• TASK TO COMPLETE
Only one stretch of the data should be retyped: the lines from the line containing "[00:04:04.27]" through the line containing "[00:04:12.27]". Keep pictures out of it.

..........

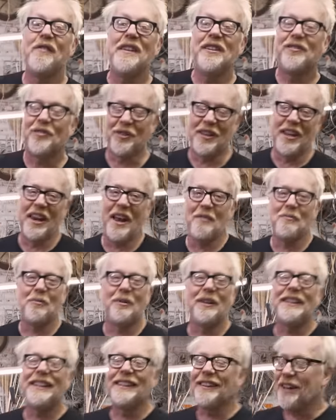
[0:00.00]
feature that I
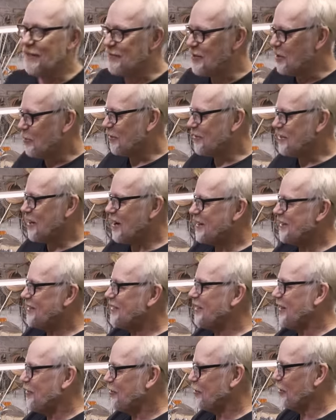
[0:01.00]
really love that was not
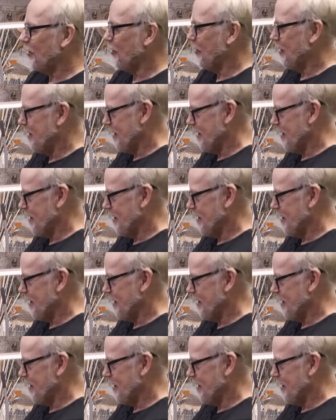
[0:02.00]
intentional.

..........

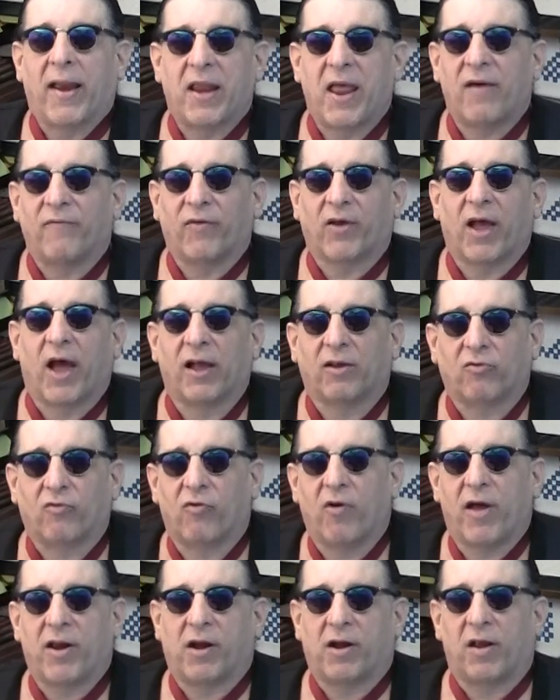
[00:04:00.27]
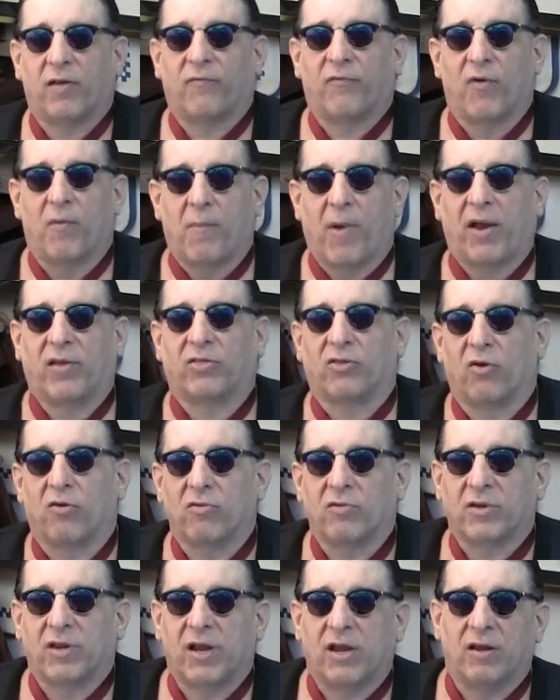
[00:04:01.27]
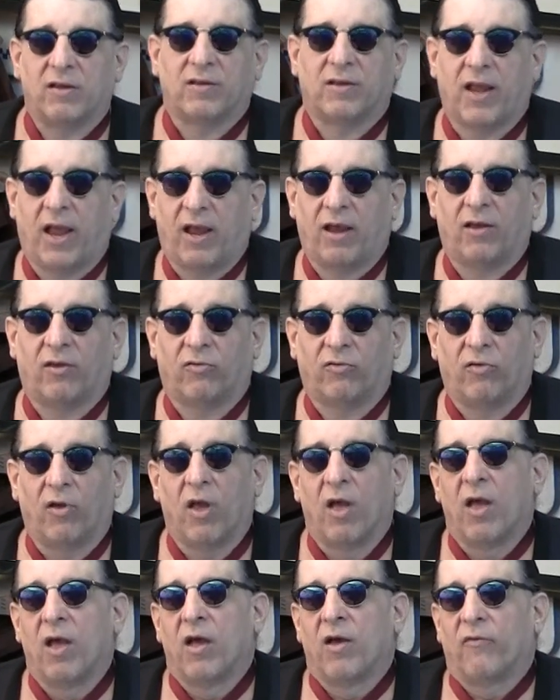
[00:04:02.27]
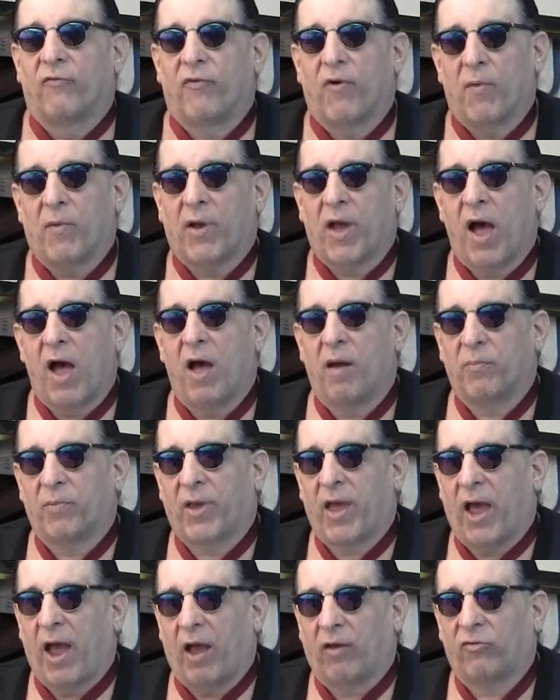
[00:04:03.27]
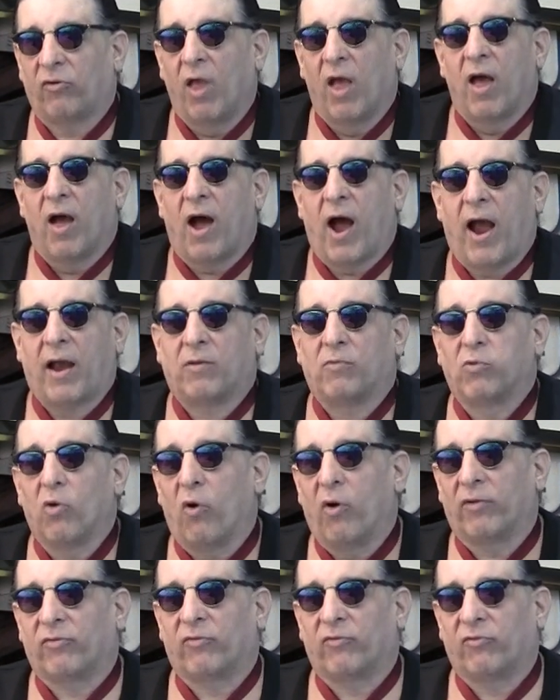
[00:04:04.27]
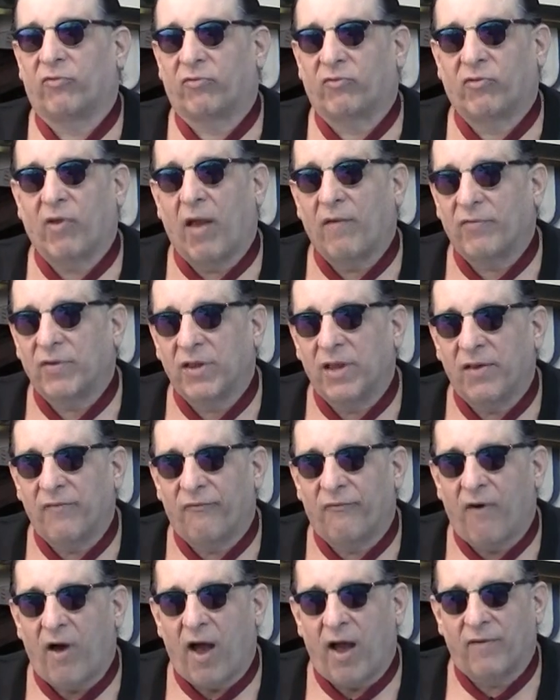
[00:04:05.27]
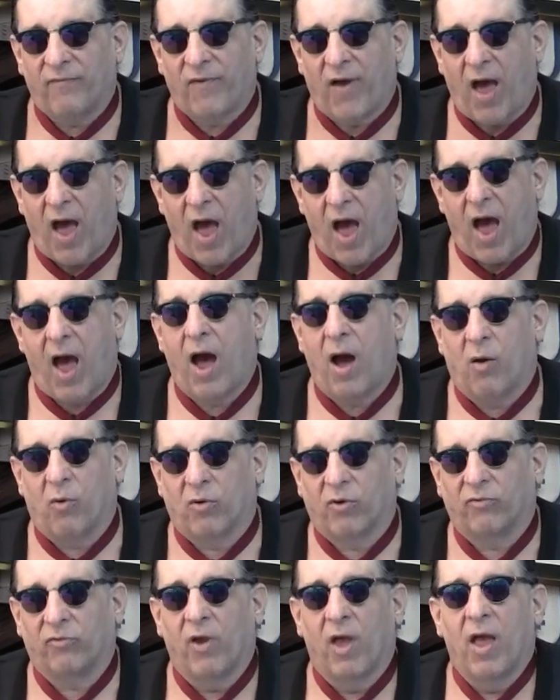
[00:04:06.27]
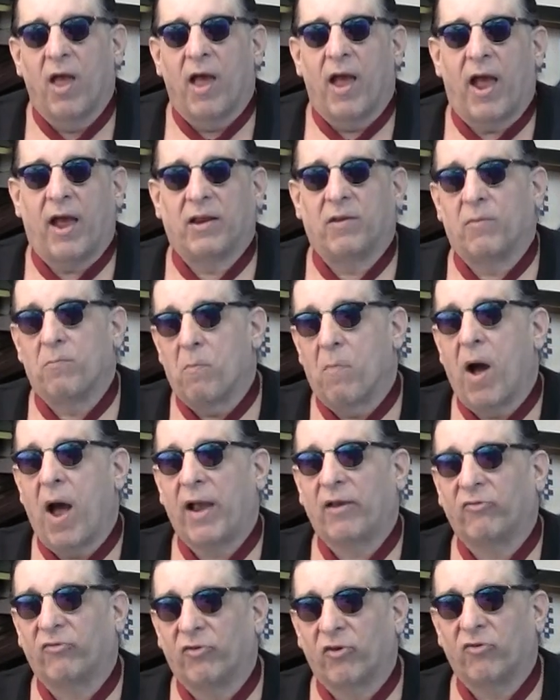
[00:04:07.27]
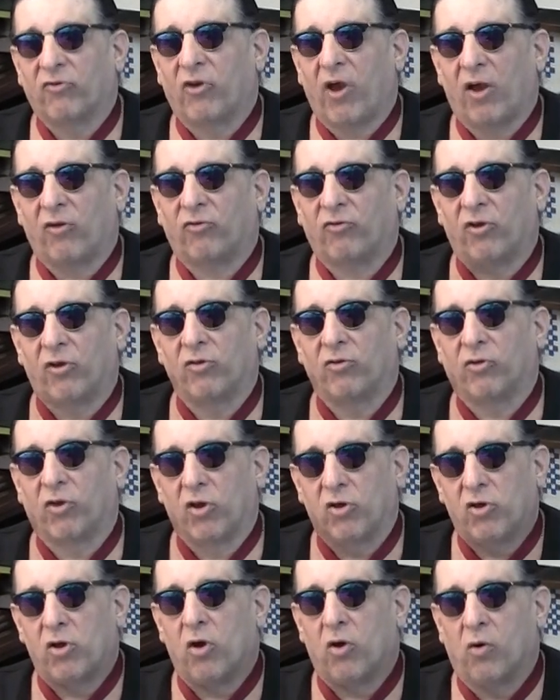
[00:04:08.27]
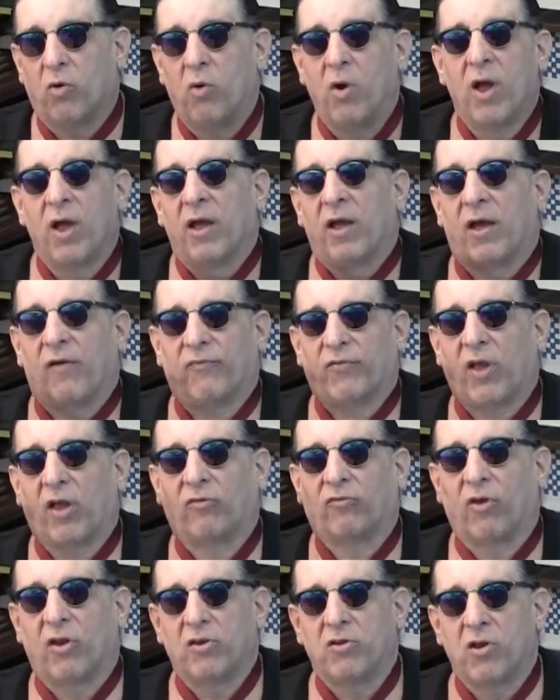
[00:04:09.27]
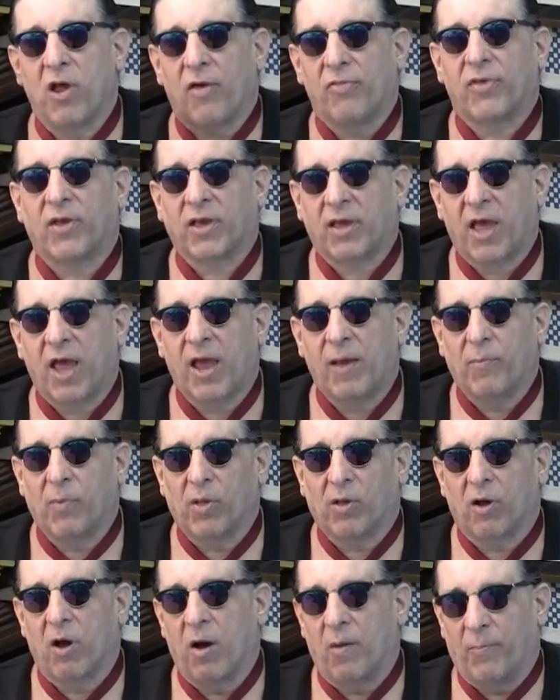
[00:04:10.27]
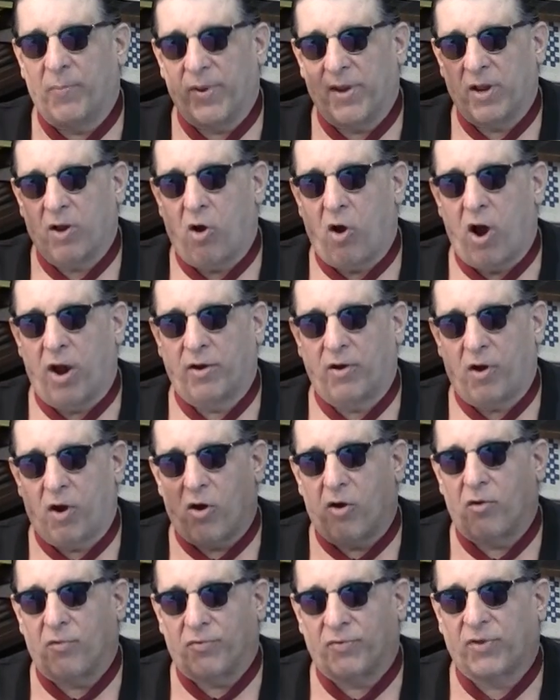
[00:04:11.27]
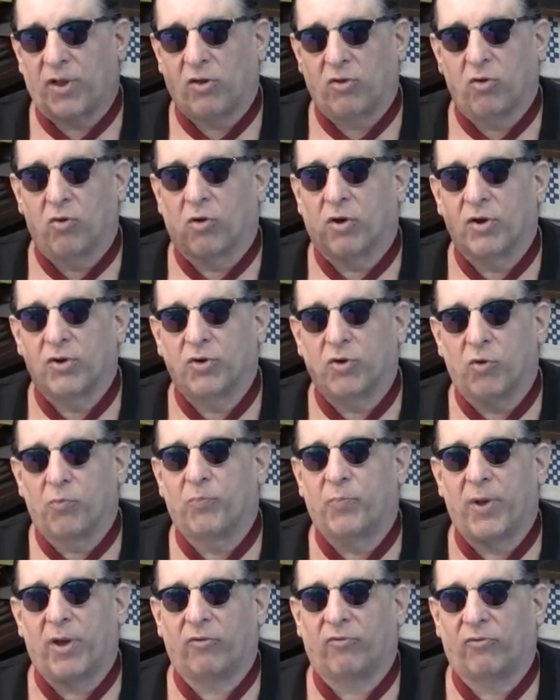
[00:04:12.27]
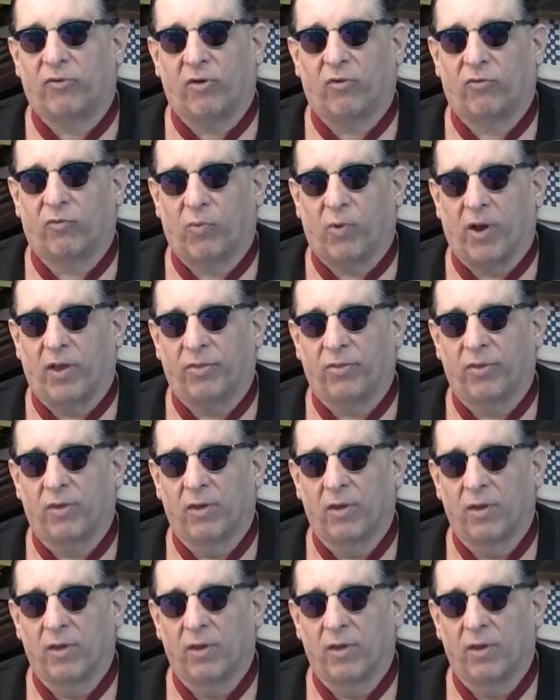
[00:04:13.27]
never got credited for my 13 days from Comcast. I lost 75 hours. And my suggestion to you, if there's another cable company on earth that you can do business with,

..........

• OUTPUT BELOW
[00:04:04.27]
[00:04:05.27]
[00:04:06.27]
[00:04:07.27]
[00:04:08.27]
[00:04:09.27]
[00:04:10.27]
[00:04:11.27]
[00:04:12.27]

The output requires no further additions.